O’Dowd is the type of 'balanced' commentator who could easily have found parity between the Jewish Combat Organization and the SS laying siege to the Warsaw Ghetto and urged that the war crimes of both sides were the real problem; that the feverish criticism of Germany’s eliminationist policy lacked balance and that there was no objectivity because the Jewish resistance fighters were not being criticised in equal measure.

Accusing Hamas of using their own people in order to make deaths inevitable, the old human shield shibboleth, seems factually impoverished considered against:
The southern command military court convicted two Israeli soldiers on Sunday of using human shields during Operation Cast Lead, Israel's offensive in the Gaza Strip, in the winter of 2008-2009.
And:
The Israeli Defence Ministry will appeal against a supreme court ruling banning the use of Palestinian human shields in raids, officials said. Defence Minister Shaul Mofaz is prepared to make a personal appearance in court to defend the practice, ministry officials added.
It was vintage low grade trash from the pungent pen of Niall O’Dowd, an unsavoury exercise in smearing as anti-Semitic a positive revulsion towards crimes against humanity. There was no fever on display at the Tholsel for the five weeks I stood there: just an abhorrence at a pathological virus hell bent on war making and boosting the only industry Israel wishes to prosper in Gaza – the funeral directors.

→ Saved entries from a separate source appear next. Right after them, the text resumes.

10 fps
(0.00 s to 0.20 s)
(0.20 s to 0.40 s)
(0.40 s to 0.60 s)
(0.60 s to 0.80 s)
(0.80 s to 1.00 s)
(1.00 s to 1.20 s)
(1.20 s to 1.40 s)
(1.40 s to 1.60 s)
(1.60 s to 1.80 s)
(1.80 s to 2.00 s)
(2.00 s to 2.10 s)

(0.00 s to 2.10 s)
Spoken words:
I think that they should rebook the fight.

Not a child; just a terrorist

4 comments:

  1. As an almost reluctant supporter of Sinn Fein who has followed the ins and outs of Republican politics since the early 80s I feel I should support Anthony's participation in the protests against the slaughter in Gaza and also agree that the slow falling ambivalence of the party needs to be highlighted.

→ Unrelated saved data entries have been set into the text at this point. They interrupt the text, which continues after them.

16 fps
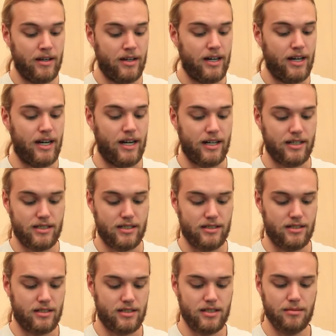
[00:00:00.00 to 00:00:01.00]
This
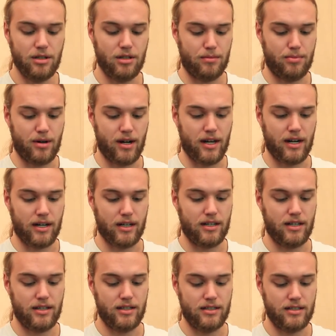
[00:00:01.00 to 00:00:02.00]
is a similar product
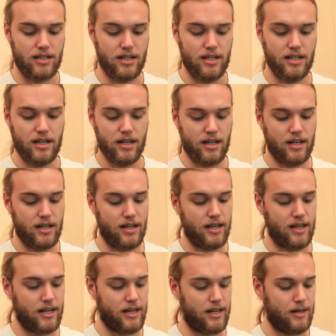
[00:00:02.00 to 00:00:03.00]
to the Zeek.
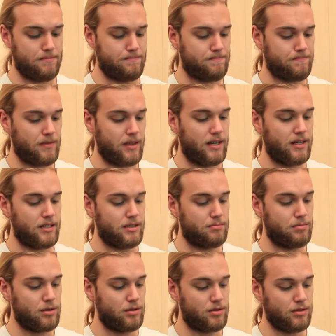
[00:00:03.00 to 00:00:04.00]
It is
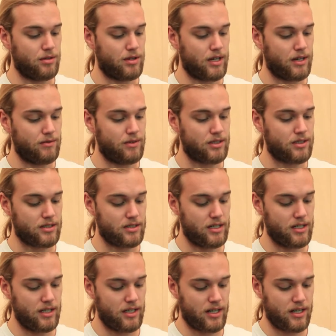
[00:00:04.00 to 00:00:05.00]
Bluetooth,
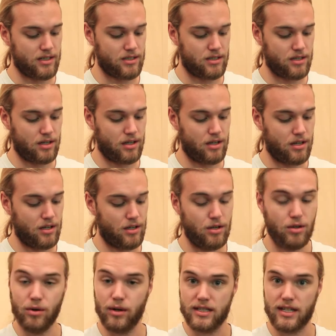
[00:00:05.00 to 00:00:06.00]
obviously. It has
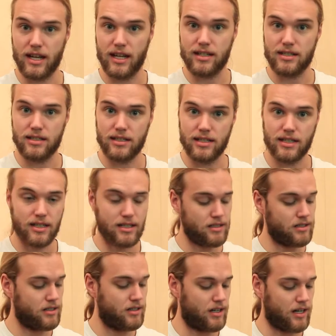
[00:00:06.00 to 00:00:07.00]
noise canceling,
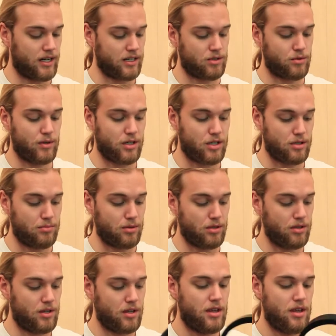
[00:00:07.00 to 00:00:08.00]

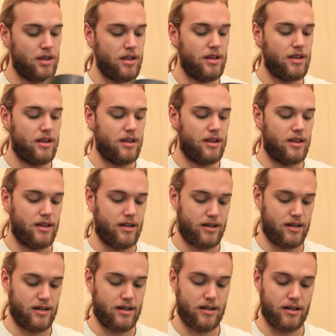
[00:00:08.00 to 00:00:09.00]
switchable.
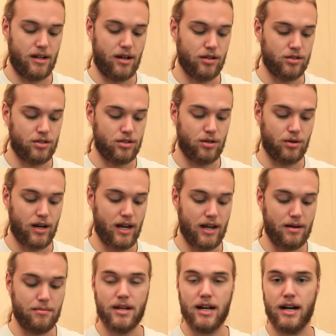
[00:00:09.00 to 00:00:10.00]
It also
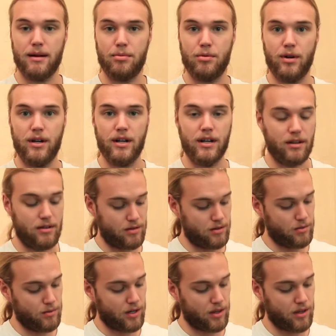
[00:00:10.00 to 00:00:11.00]
can be operated
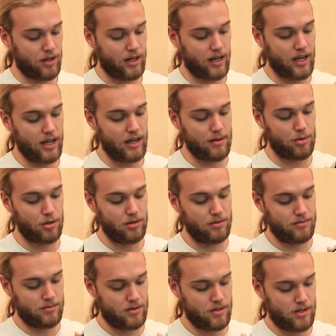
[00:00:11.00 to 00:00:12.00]
with a cable,
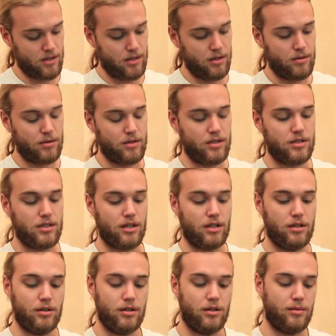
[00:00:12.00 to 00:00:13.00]
which is
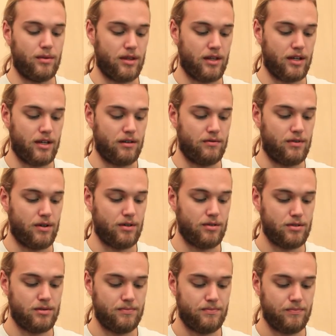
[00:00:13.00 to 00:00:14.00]
included with the headphones.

    In the late 80s Sinn Fein at council level supported PPIs (Public Private Initiatives). I felt then that this was the first seeds of capitalism and I was right. So much for a socialist republic. We also have support for heavily subsidised multinational investment. This goes beyond Laissez Faire capitalism.

    This is no free market. It is a propped up market of large corporations.

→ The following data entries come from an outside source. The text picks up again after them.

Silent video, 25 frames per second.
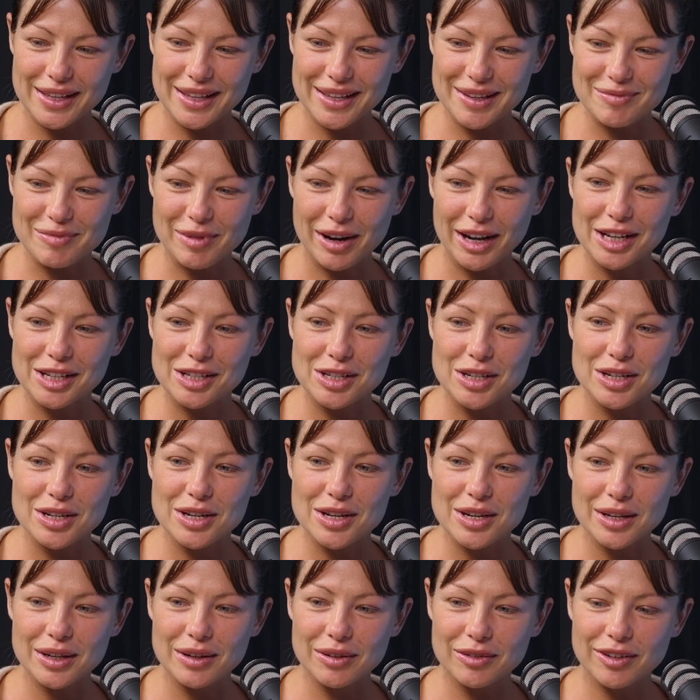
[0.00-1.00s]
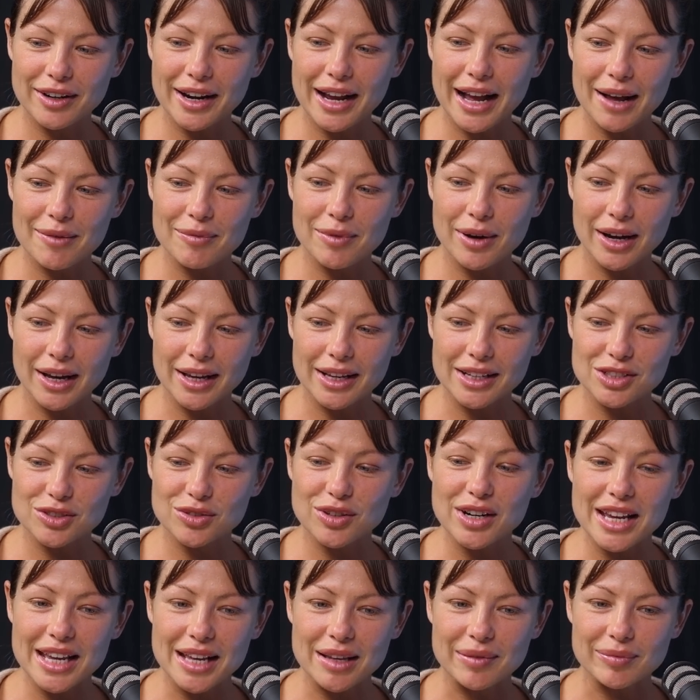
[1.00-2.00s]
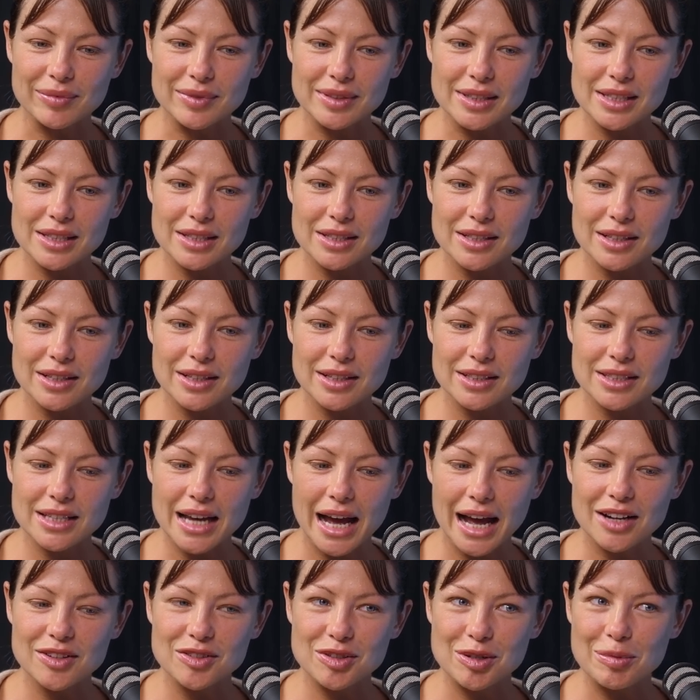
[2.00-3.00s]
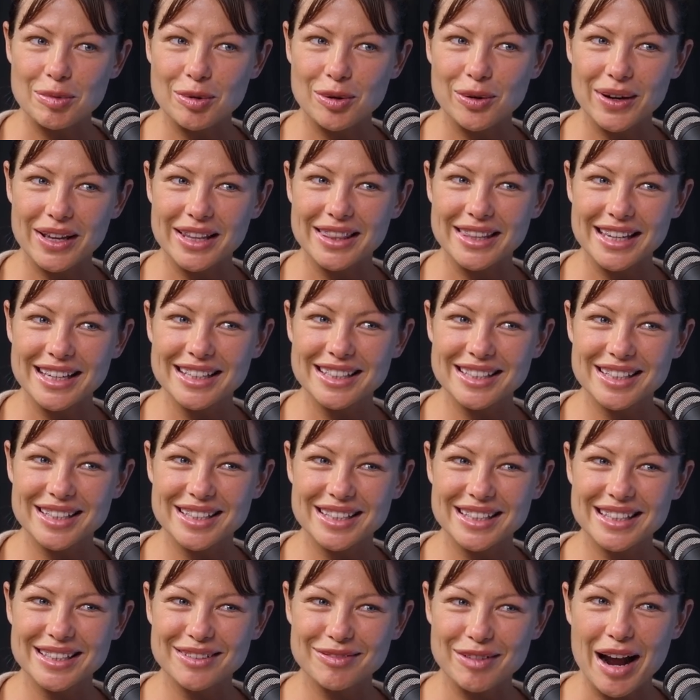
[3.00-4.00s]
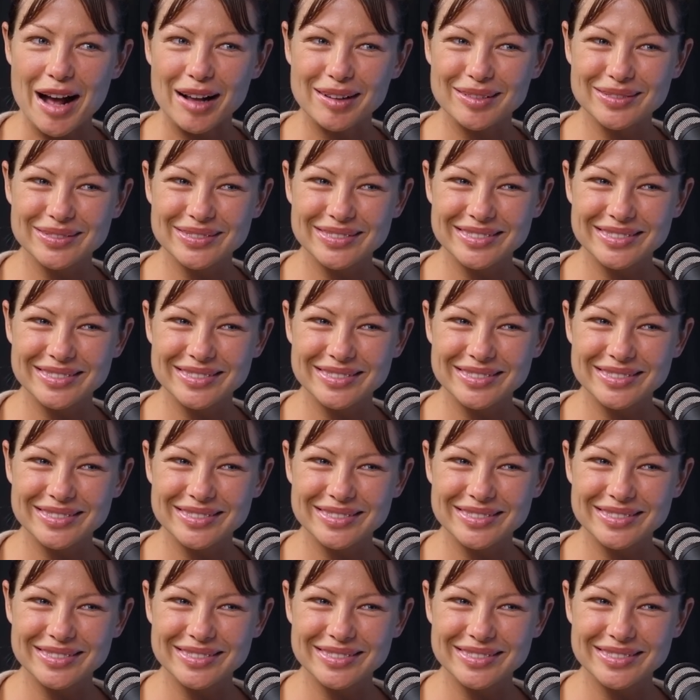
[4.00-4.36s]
my dreams tangible in this realm.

    The Runkerry golf course jeopardising the status of the North's only natural UNESCO world heritage site. We have three world class links course here already.

    All non-sustainable and all for the quick buck. Would you have imagined such crazy economics in the 1980s? Thatcher must be chortling in her grave.

    Saying all that I still support Sinn Fein for different reasons. So pointing out my difficulties with them is out of concern and not spite.

    Analogous to the nascent capitalism of PPIs I too see the first seeds of cosying up to Israel. Maybe it can be prevented or like the dissent about PPIs maybe not.

    ReplyDelete
  2. Israel announces 'largest land appropriation for 30 years

    'Israel has announced plans to expropriate 400 hectares of land in the occupied West Bank in a move Palestinian officials fear will only cause more friction after the Gaza conflict.'


    (don't give your pitches, protests anytime soon)...

    ReplyDelete
  3. Absolutely despicable. The height of arrogance, abuse of power and racism.

    An obvious, bullying act of provocation.

    For those of us with no or little impact on the situation: let the anger and despondency begin.

    ReplyDelete
  4. Simon,

    my view is that I don't support SF because it has long down the wrong thing. To sustain that logic I have to back it when it does the right thing. As regards Gaza it was doing a lot more than the rest and it was putting people on the street.

    Ultimately, I think Gaza would be screwed by the Adams leadership if by screwing it their political careers can be furthered. At that point the people who stand at the Tholsel and gather at other places have to make their choice.

    The land grab is another indication of what lies behind Israeli wars.